BEGIN Available data

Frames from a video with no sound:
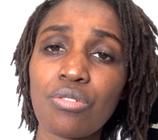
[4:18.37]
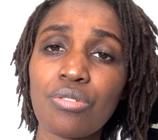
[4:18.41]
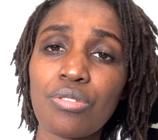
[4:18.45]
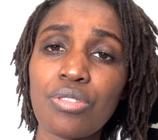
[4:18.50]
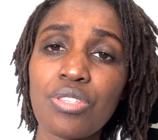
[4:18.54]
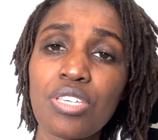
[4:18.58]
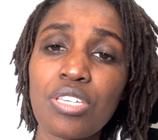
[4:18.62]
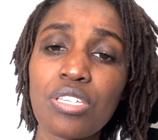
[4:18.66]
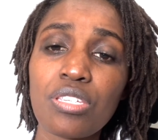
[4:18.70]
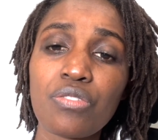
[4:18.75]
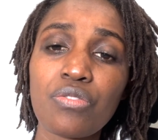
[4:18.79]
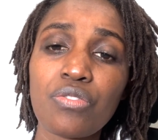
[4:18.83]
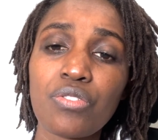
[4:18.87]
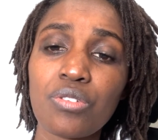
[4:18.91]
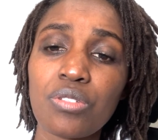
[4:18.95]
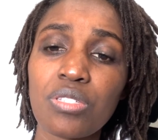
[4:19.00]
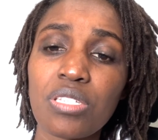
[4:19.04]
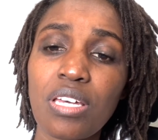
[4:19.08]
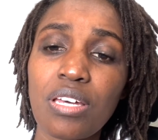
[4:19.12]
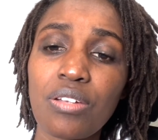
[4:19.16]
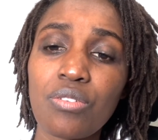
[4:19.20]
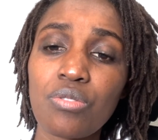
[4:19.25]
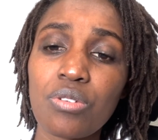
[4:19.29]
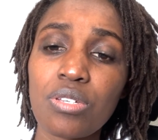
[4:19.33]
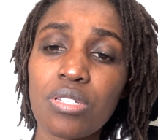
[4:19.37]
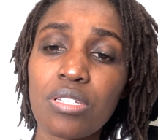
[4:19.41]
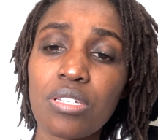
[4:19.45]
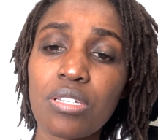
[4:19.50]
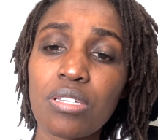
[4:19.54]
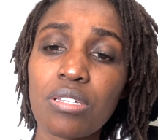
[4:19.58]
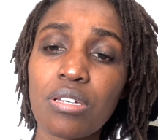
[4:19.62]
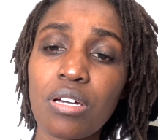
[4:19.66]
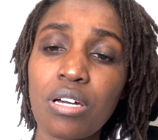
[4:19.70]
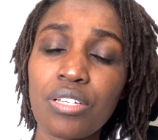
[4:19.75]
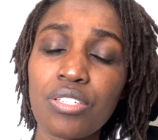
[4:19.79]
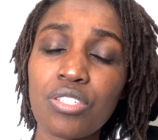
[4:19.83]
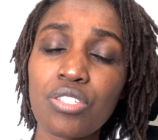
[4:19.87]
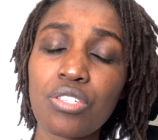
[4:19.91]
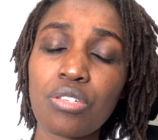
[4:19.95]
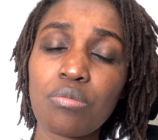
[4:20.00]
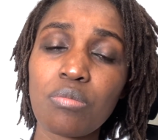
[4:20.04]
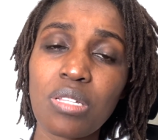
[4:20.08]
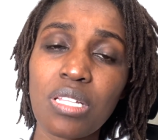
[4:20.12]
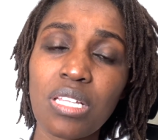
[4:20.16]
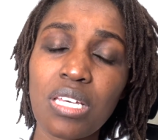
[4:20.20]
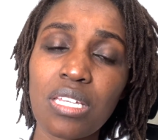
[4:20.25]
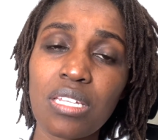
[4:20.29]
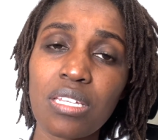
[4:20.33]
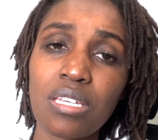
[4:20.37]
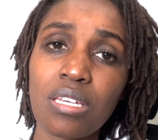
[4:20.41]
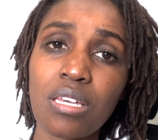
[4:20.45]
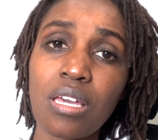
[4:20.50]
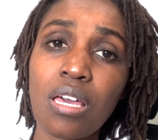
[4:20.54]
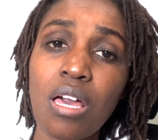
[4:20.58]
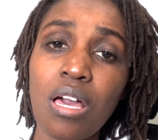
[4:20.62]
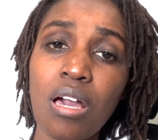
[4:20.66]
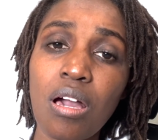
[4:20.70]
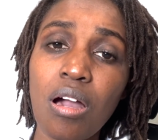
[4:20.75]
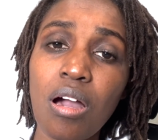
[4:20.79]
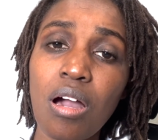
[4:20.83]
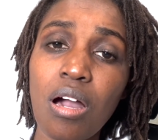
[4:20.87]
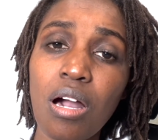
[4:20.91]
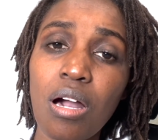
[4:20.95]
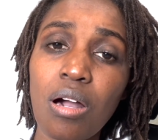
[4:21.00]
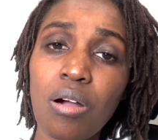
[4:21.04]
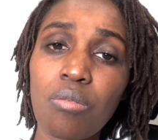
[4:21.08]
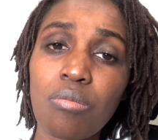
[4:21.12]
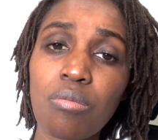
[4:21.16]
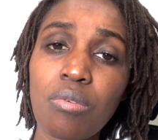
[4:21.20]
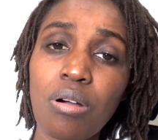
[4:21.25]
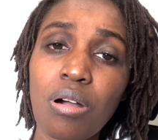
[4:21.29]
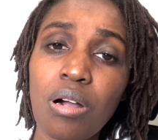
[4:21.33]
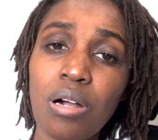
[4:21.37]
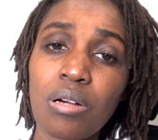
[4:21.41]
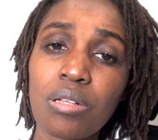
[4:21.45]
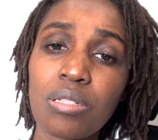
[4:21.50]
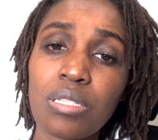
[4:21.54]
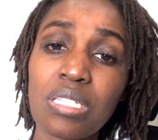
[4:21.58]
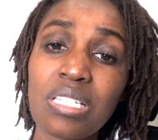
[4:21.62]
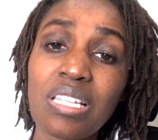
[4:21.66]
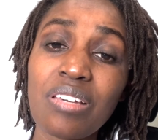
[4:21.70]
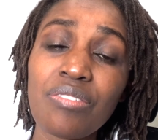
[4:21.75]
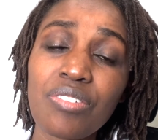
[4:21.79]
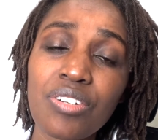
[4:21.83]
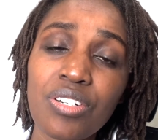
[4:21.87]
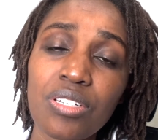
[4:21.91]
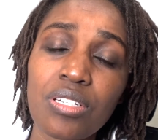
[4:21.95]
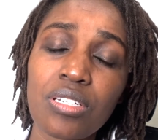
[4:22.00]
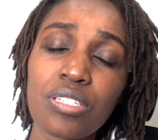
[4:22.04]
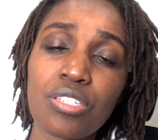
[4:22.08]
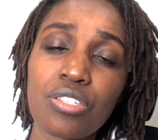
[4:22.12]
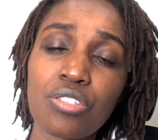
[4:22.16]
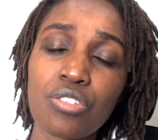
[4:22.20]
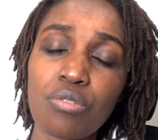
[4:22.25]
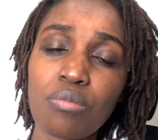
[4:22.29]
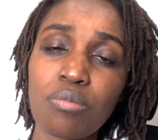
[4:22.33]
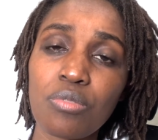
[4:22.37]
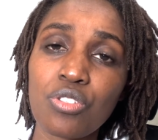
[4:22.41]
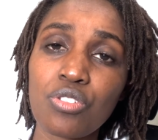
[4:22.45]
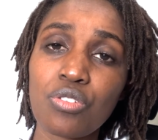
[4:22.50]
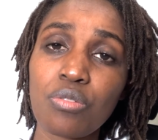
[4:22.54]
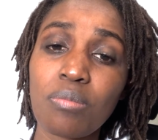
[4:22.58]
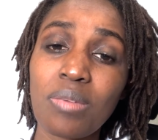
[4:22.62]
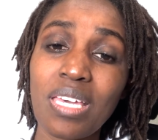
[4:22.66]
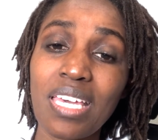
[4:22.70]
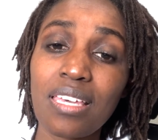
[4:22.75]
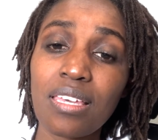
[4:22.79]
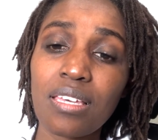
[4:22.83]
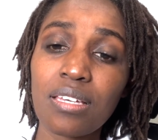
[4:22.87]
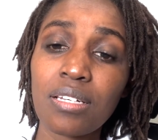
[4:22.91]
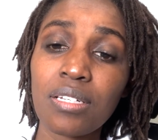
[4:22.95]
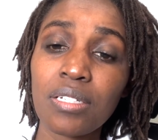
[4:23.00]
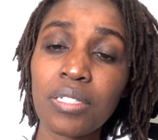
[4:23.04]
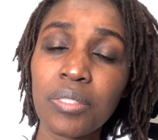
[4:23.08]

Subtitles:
These foods are really stimulating livers to make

END Available data

The result should be the same data as above, line for line, with the pictures gone.

Result:
Frames from a video with no sound:
[4:18.37]
[4:18.41]
[4:18.45]
[4:18.50]
[4:18.54]
[4:18.58]
[4:18.62]
[4:18.66]
[4:18.70]
[4:18.75]
[4:18.79]
[4:18.83]
[4:18.87]
[4:18.91]
[4:18.95]
[4:19.00]
[4:19.04]
[4:19.08]
[4:19.12]
[4:19.16]
[4:19.20]
[4:19.25]
[4:19.29]
[4:19.33]
[4:19.37]
[4:19.41]
[4:19.45]
[4:19.50]
[4:19.54]
[4:19.58]
[4:19.62]
[4:19.66]
[4:19.70]
[4:19.75]
[4:19.79]
[4:19.83]
[4:19.87]
[4:19.91]
[4:19.95]
[4:20.00]
[4:20.04]
[4:20.08]
[4:20.12]
[4:20.16]
[4:20.20]
[4:20.25]
[4:20.29]
[4:20.33]
[4:20.37]
[4:20.41]
[4:20.45]
[4:20.50]
[4:20.54]
[4:20.58]
[4:20.62]
[4:20.66]
[4:20.70]
[4:20.75]
[4:20.79]
[4:20.83]
[4:20.87]
[4:20.91]
[4:20.95]
[4:21.00]
[4:21.04]
[4:21.08]
[4:21.12]
[4:21.16]
[4:21.20]
[4:21.25]
[4:21.29]
[4:21.33]
[4:21.37]
[4:21.41]
[4:21.45]
[4:21.50]
[4:21.54]
[4:21.58]
[4:21.62]
[4:21.66]
[4:21.70]
[4:21.75]
[4:21.79]
[4:21.83]
[4:21.87]
[4:21.91]
[4:21.95]
[4:22.00]
[4:22.04]
[4:22.08]
[4:22.12]
[4:22.16]
[4:22.20]
[4:22.25]
[4:22.29]
[4:22.33]
[4:22.37]
[4:22.41]
[4:22.45]
[4:22.50]
[4:22.54]
[4:22.58]
[4:22.62]
[4:22.66]
[4:22.70]
[4:22.75]
[4:22.79]
[4:22.83]
[4:22.87]
[4:22.91]
[4:22.95]
[4:23.00]
[4:23.04]
[4:23.08]

Subtitles:
These foods are really stimulating livers to make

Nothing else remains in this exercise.